• **TASK INSTRUCTIONS**
Drop every picture and copy exactly the lines from the one with "[0:01.00-0:02.00]" through the last line of the listing below.

--- GIVEN RECORDS ---

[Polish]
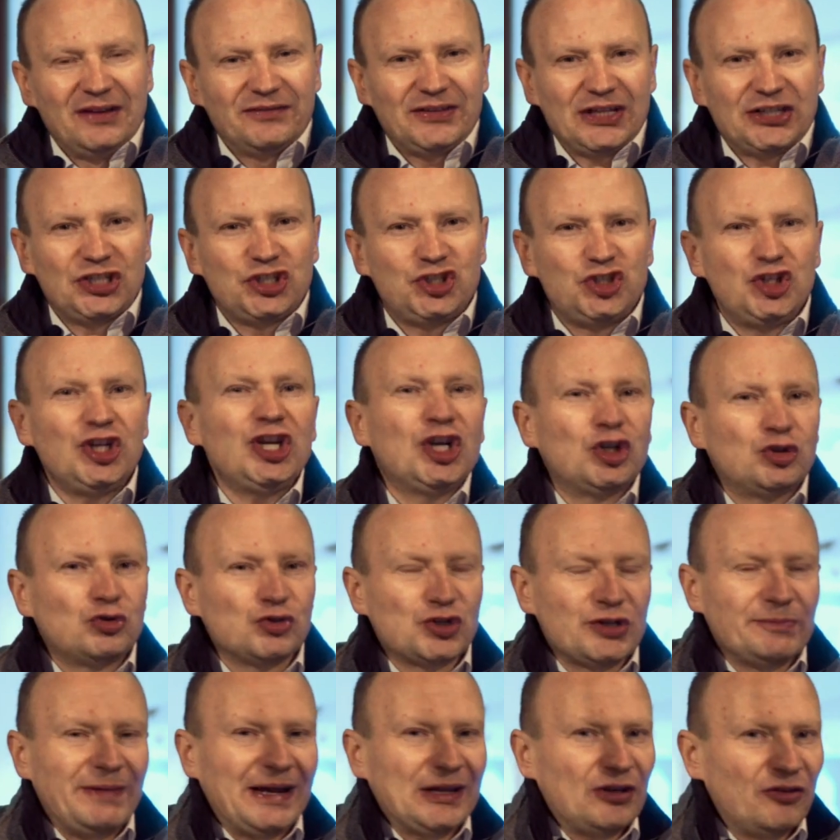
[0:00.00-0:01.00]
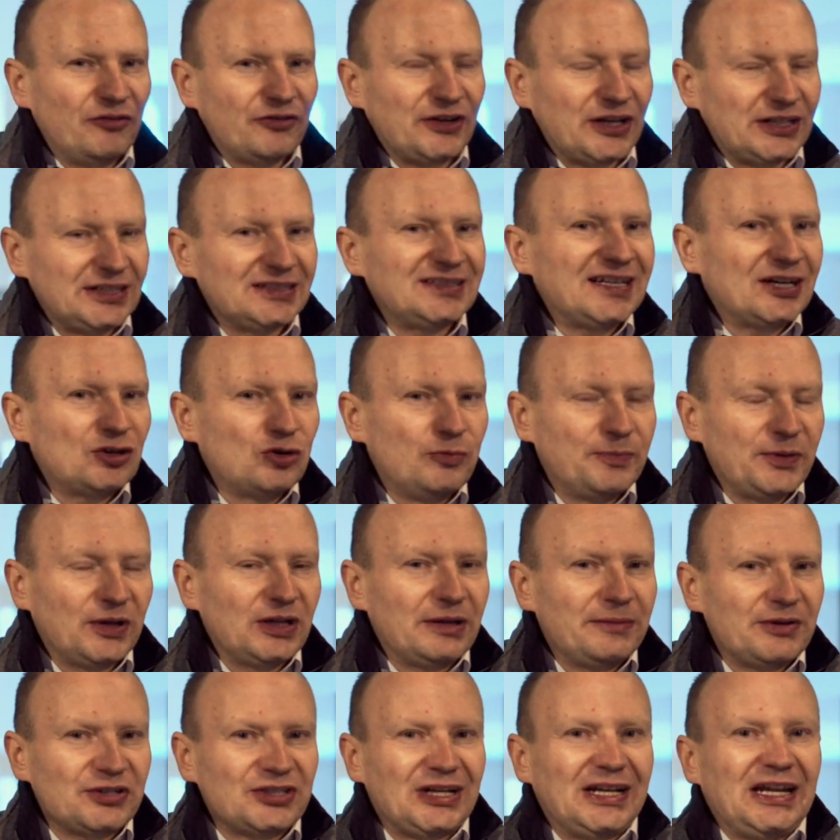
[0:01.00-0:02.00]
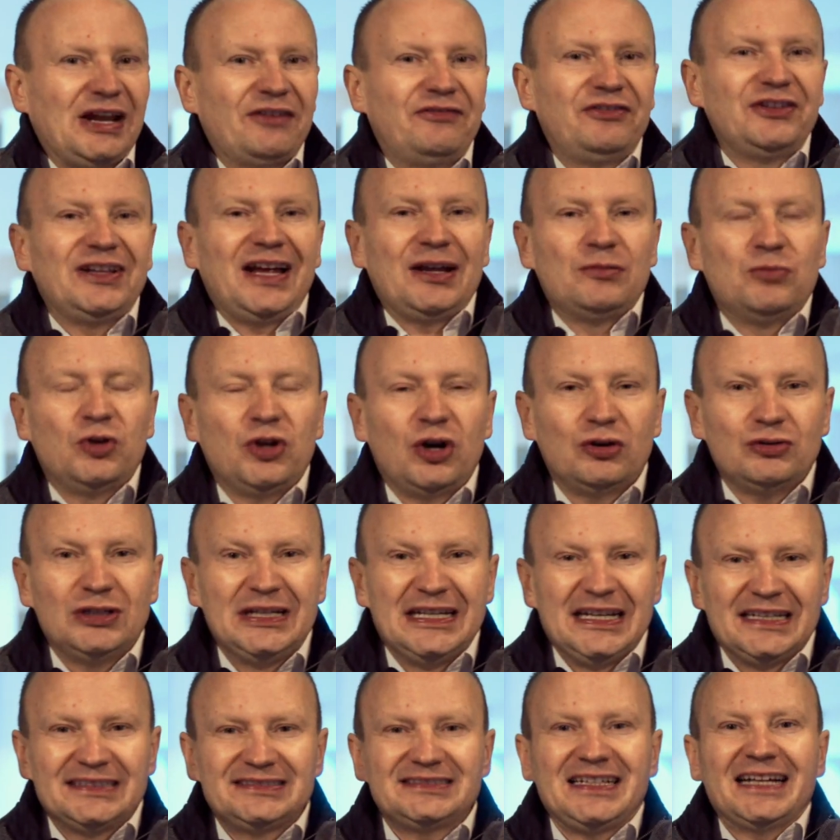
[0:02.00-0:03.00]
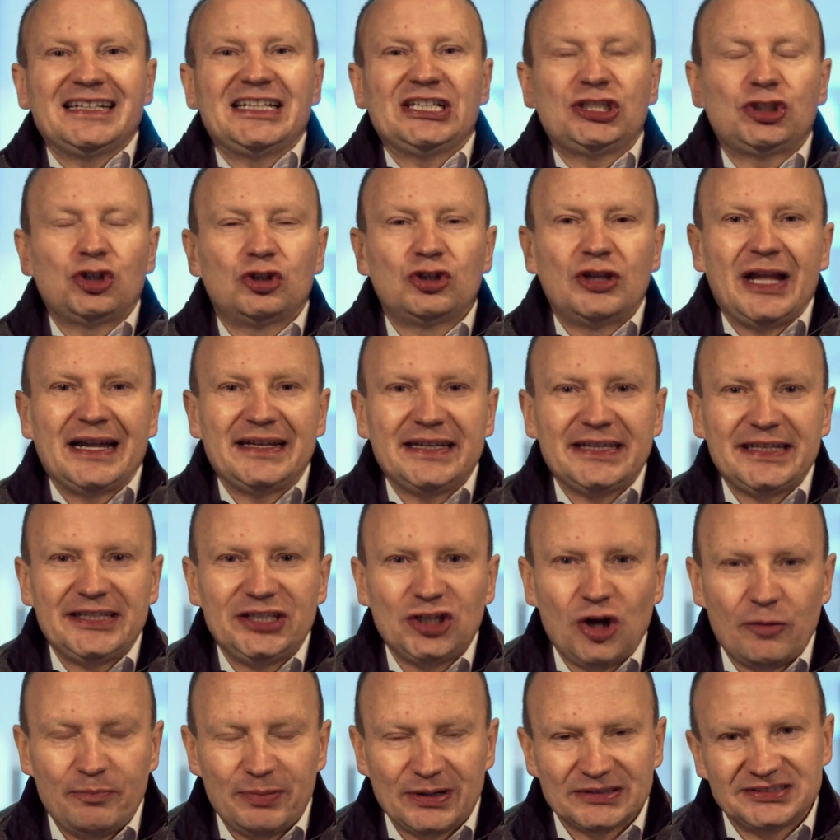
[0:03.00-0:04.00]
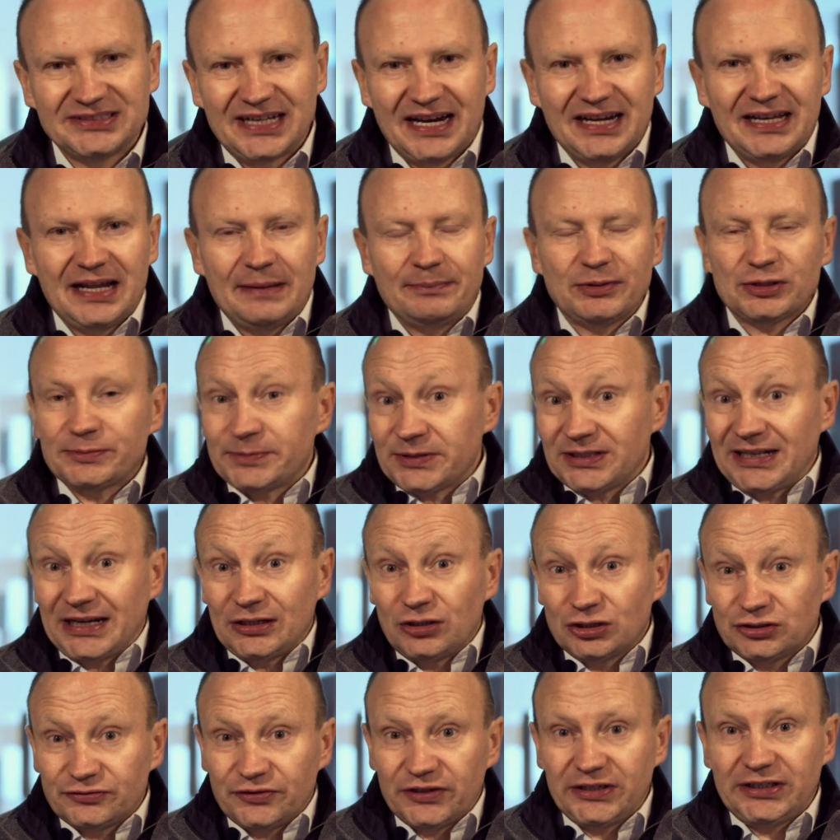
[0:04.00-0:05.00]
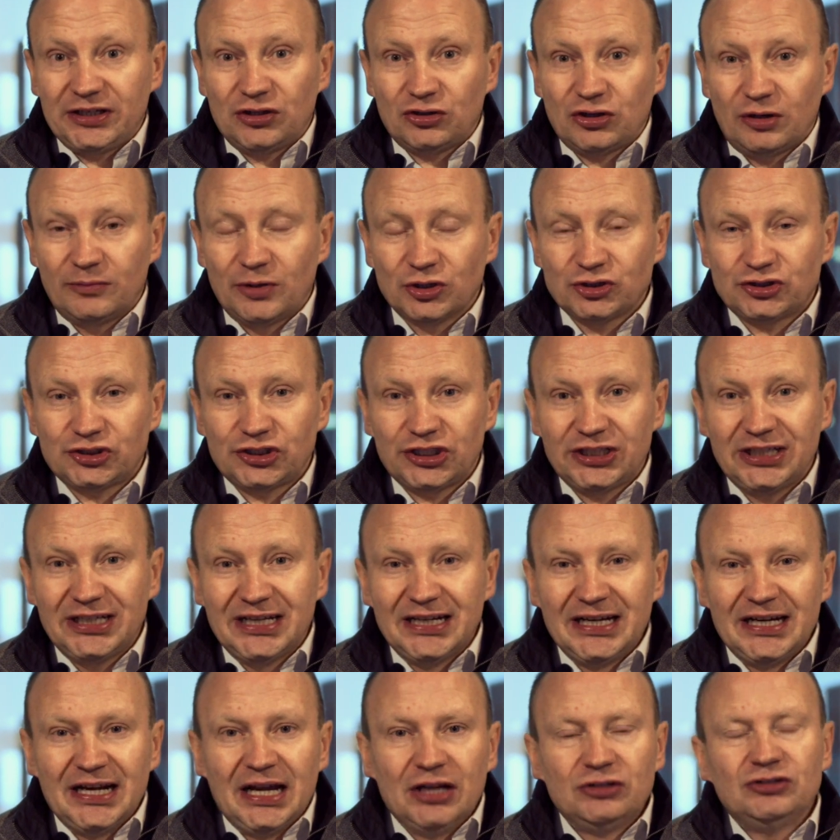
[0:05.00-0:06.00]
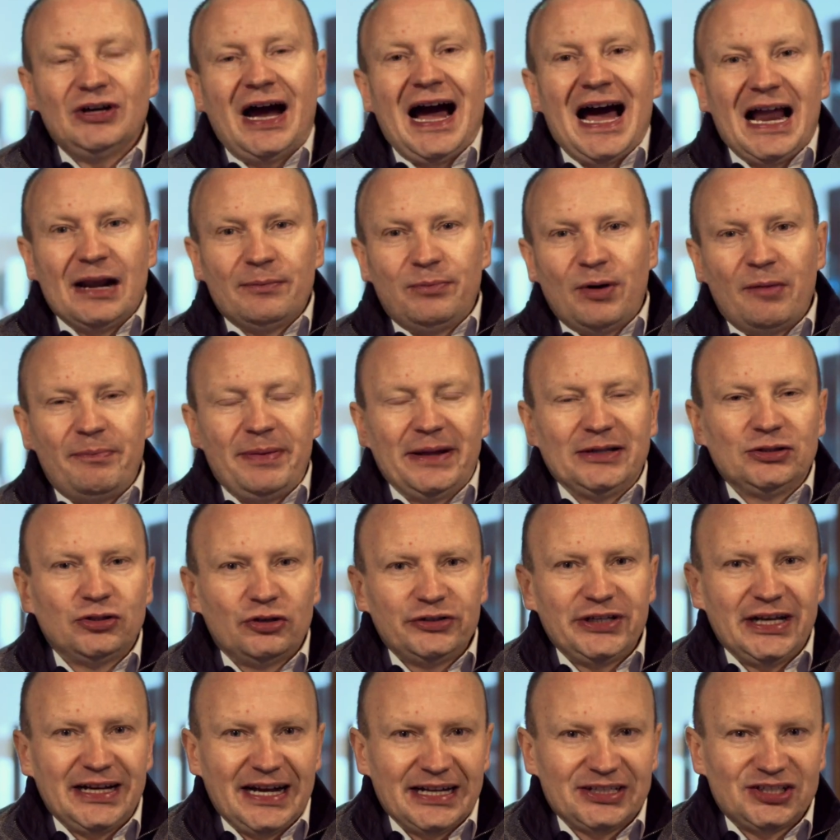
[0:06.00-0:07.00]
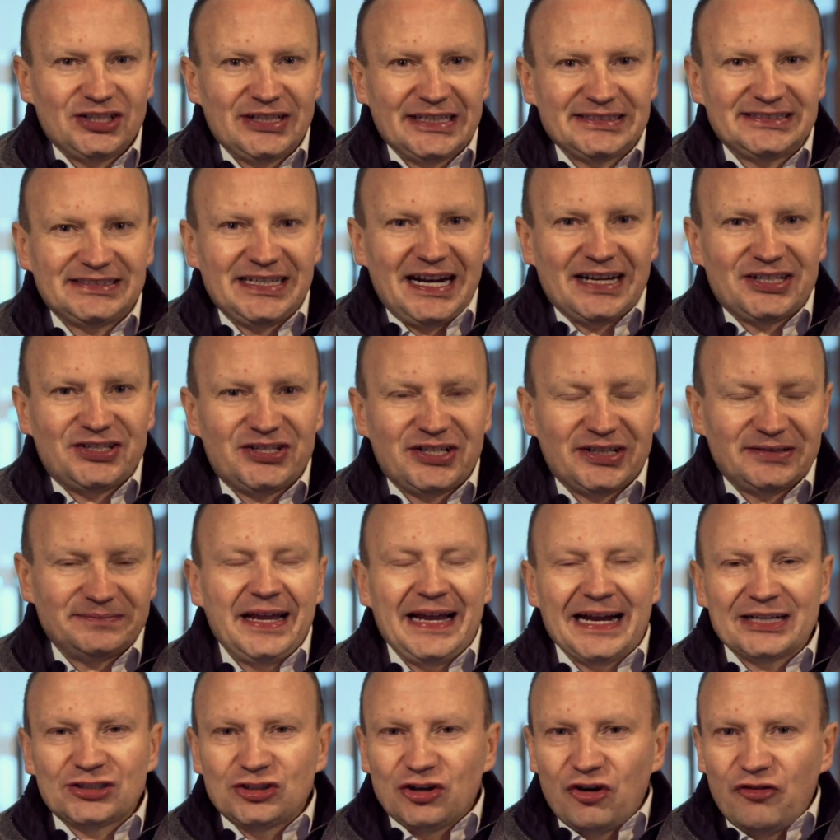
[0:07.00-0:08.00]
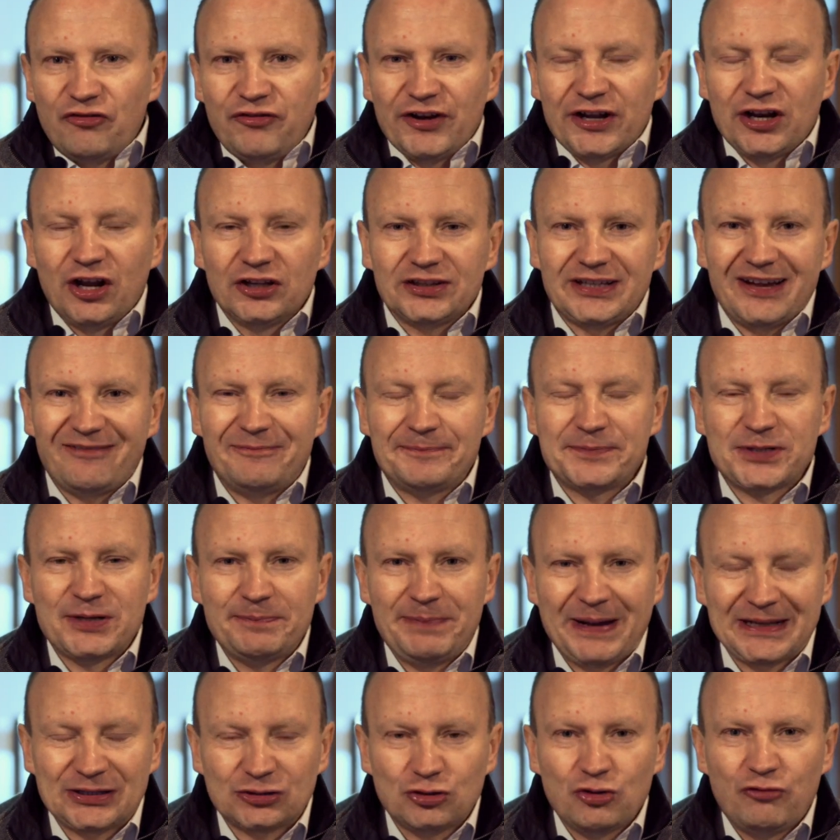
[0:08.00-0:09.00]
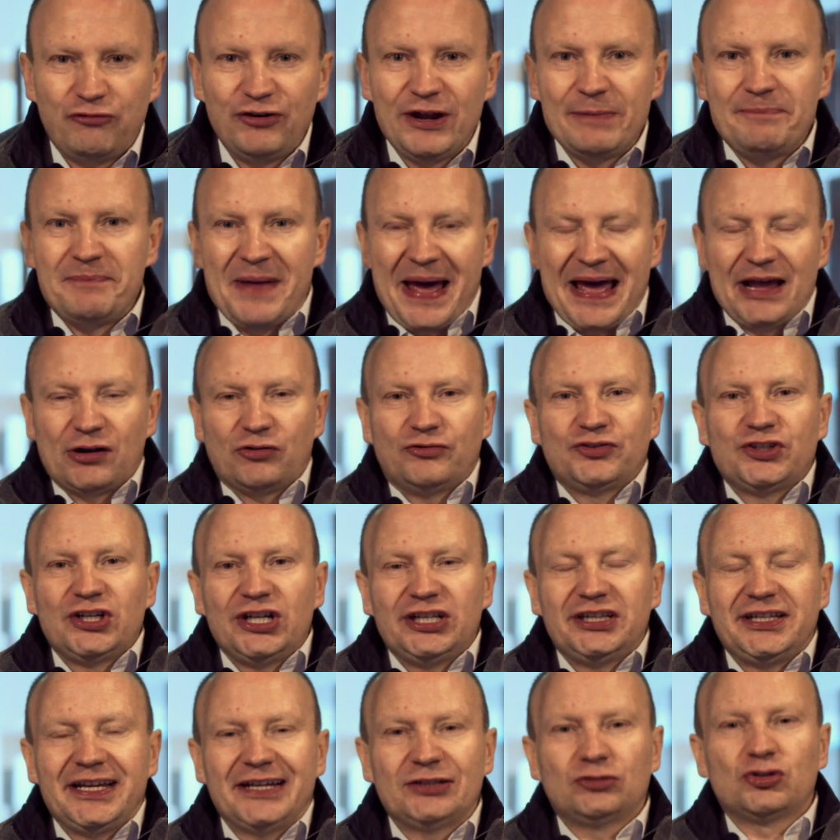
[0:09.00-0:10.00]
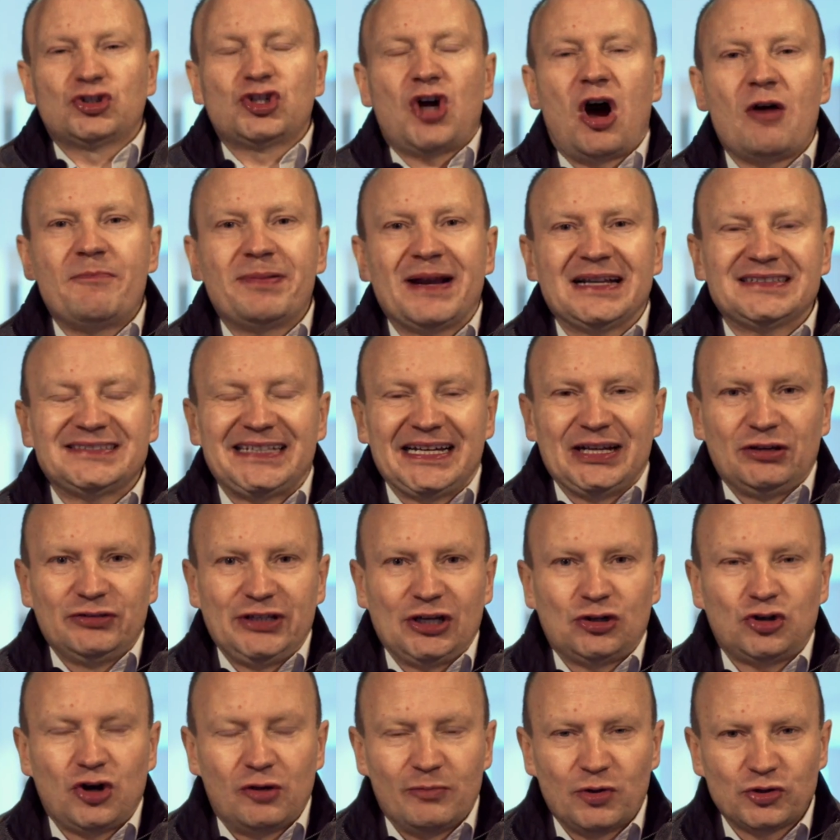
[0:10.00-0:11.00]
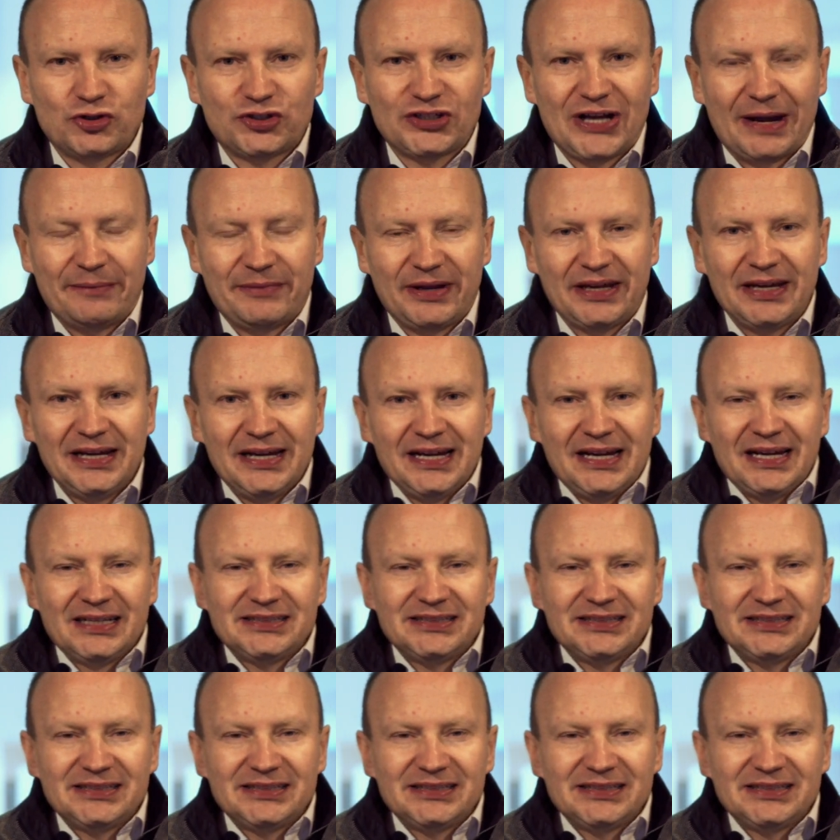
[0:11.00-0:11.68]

Wtedy ci, którzy mają w kredytach kupione mieszkania, wynajmują, stanie się to dla nich nieopłacalne. Posprzedają swoje nieruchomości, no albo będą jechać na stracie. A jak to wygląda w przypadku fliperów, czyli tych, którzy obracają nieruchomościami?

---

• **SOLUTION TO THIS PROBLEM**
[0:01.00-0:02.00]
[0:02.00-0:03.00]
[0:03.00-0:04.00]
[0:04.00-0:05.00]
[0:05.00-0:06.00]
[0:06.00-0:07.00]
[0:07.00-0:08.00]
[0:08.00-0:09.00]
[0:09.00-0:10.00]
[0:10.00-0:11.00]
[0:11.00-0:11.68]

Wtedy ci, którzy mają w kredytach kupione mieszkania, wynajmują, stanie się to dla nich nieopłacalne. Posprzedają swoje nieruchomości, no albo będą jechać na stracie. A jak to wygląda w przypadku fliperów, czyli tych, którzy obracają nieruchomościami?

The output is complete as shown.